Instructions to follow: Please read the records below and return each line holding the string "with".

Stored data entries:
++++

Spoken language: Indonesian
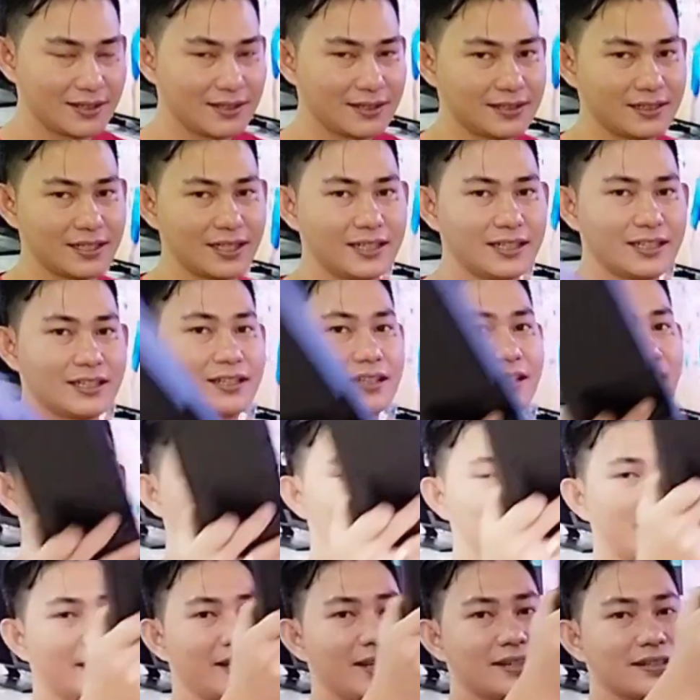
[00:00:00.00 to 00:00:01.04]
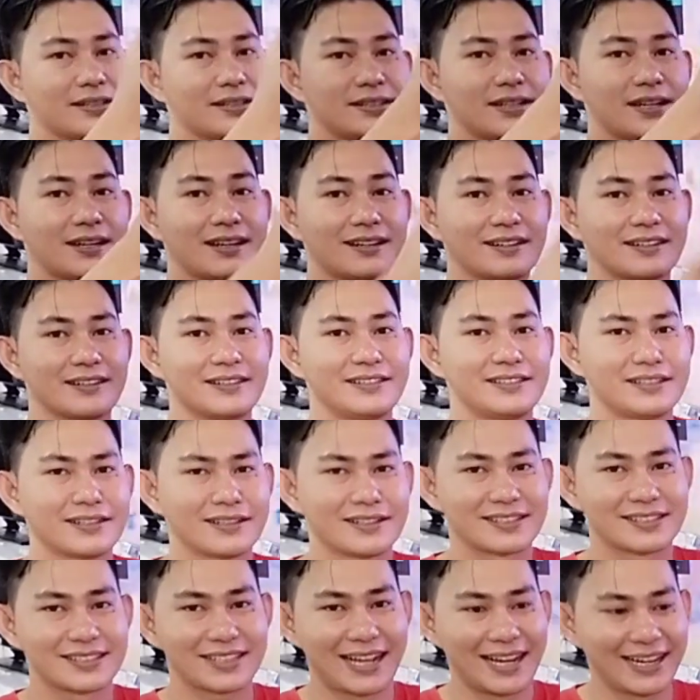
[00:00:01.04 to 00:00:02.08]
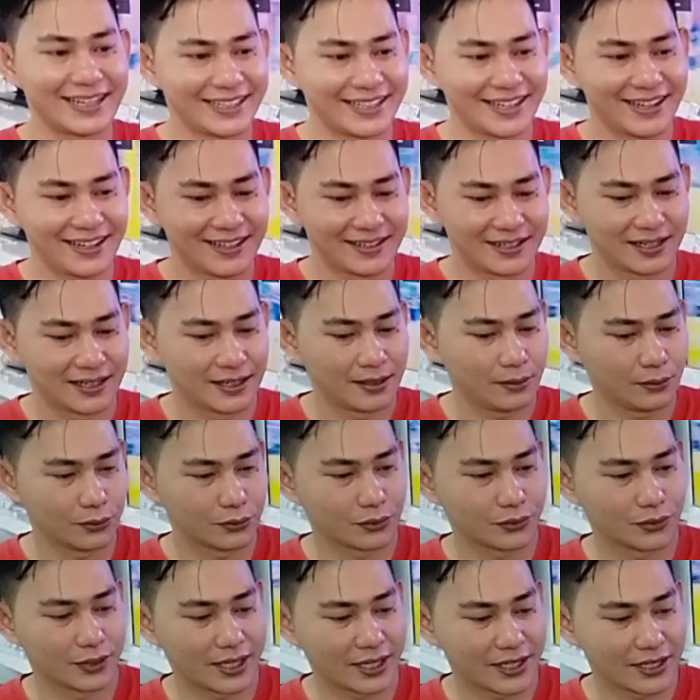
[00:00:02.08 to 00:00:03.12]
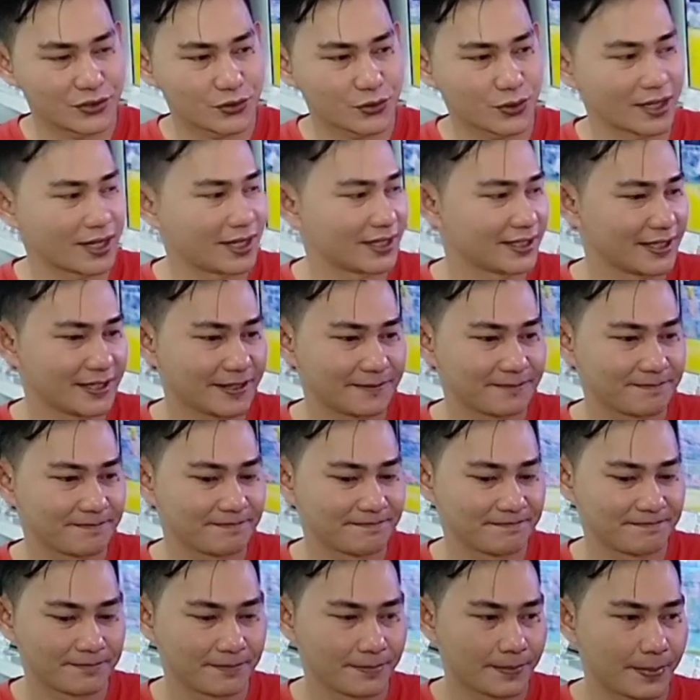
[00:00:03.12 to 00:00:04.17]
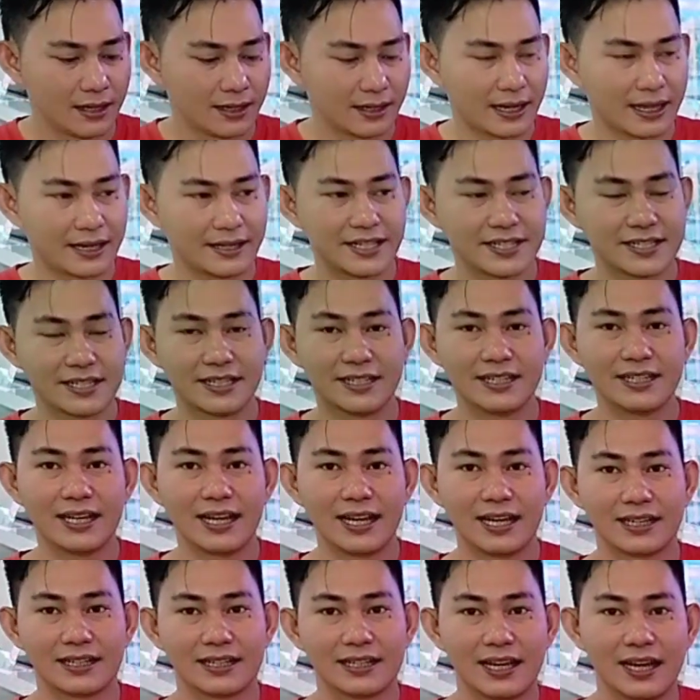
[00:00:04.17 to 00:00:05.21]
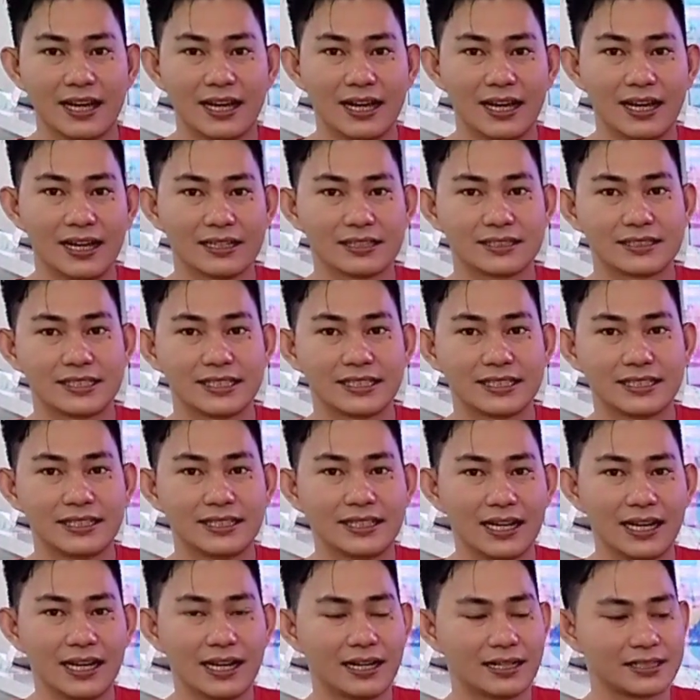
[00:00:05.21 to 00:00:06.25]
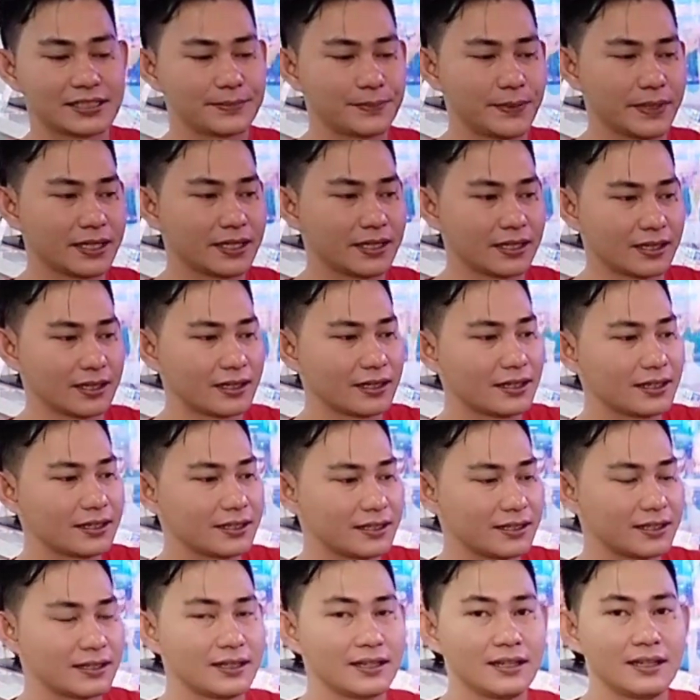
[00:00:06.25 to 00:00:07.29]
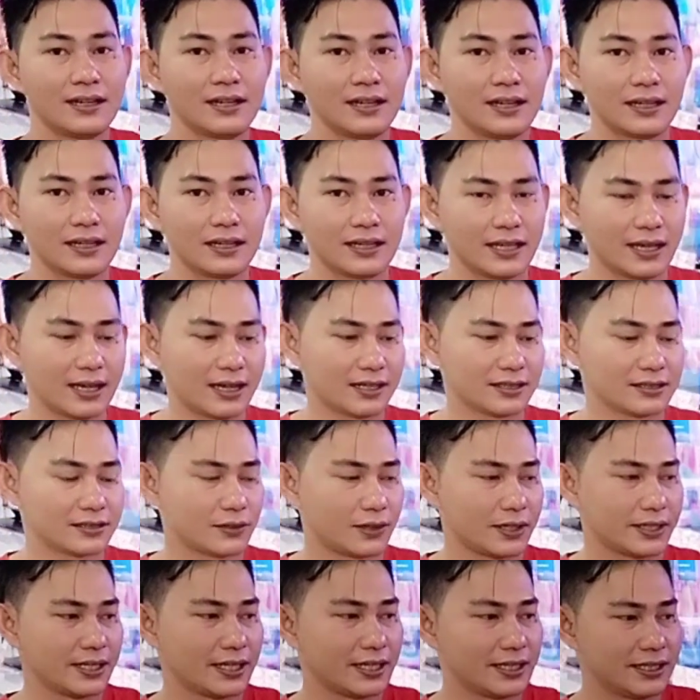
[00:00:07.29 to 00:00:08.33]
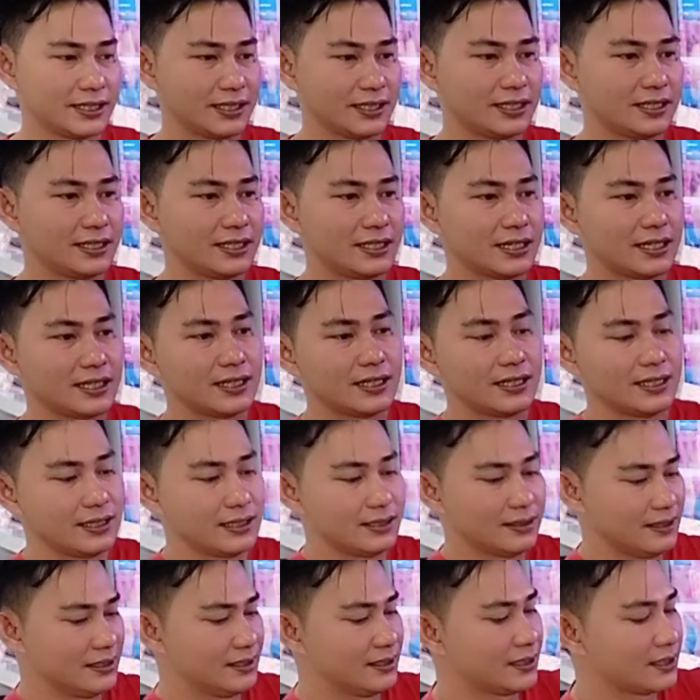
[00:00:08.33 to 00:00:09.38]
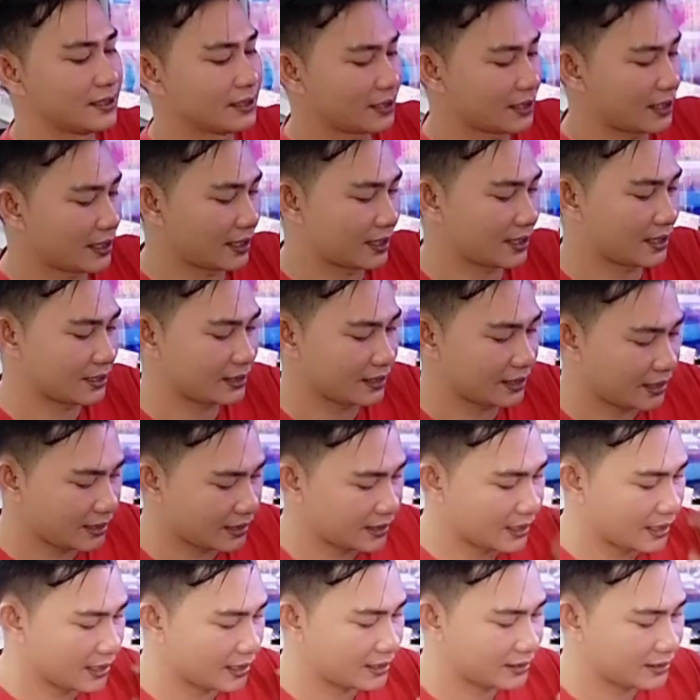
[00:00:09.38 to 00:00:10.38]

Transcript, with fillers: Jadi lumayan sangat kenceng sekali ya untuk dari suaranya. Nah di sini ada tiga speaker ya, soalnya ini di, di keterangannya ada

++++

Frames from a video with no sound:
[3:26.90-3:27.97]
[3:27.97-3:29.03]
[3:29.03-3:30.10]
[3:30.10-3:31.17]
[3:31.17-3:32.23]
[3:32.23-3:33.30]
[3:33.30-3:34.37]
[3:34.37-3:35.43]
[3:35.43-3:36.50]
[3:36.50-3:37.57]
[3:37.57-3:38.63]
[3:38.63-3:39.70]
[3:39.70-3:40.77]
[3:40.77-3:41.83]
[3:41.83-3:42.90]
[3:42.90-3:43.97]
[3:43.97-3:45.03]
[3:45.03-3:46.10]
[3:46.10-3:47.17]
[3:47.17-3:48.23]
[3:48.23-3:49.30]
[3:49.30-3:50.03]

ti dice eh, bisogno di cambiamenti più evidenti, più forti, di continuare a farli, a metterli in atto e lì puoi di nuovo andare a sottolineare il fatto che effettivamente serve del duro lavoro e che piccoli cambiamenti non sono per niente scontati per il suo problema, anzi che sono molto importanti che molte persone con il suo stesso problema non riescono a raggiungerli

++++

Response to the exercise:
Transcript, with fillers: Jadi lumayan sangat kenceng sekali ya untuk dari suaranya. Nah di sini ada tiga speaker ya, soalnya ini di, di keterangannya ada
Frames from a video with no sound:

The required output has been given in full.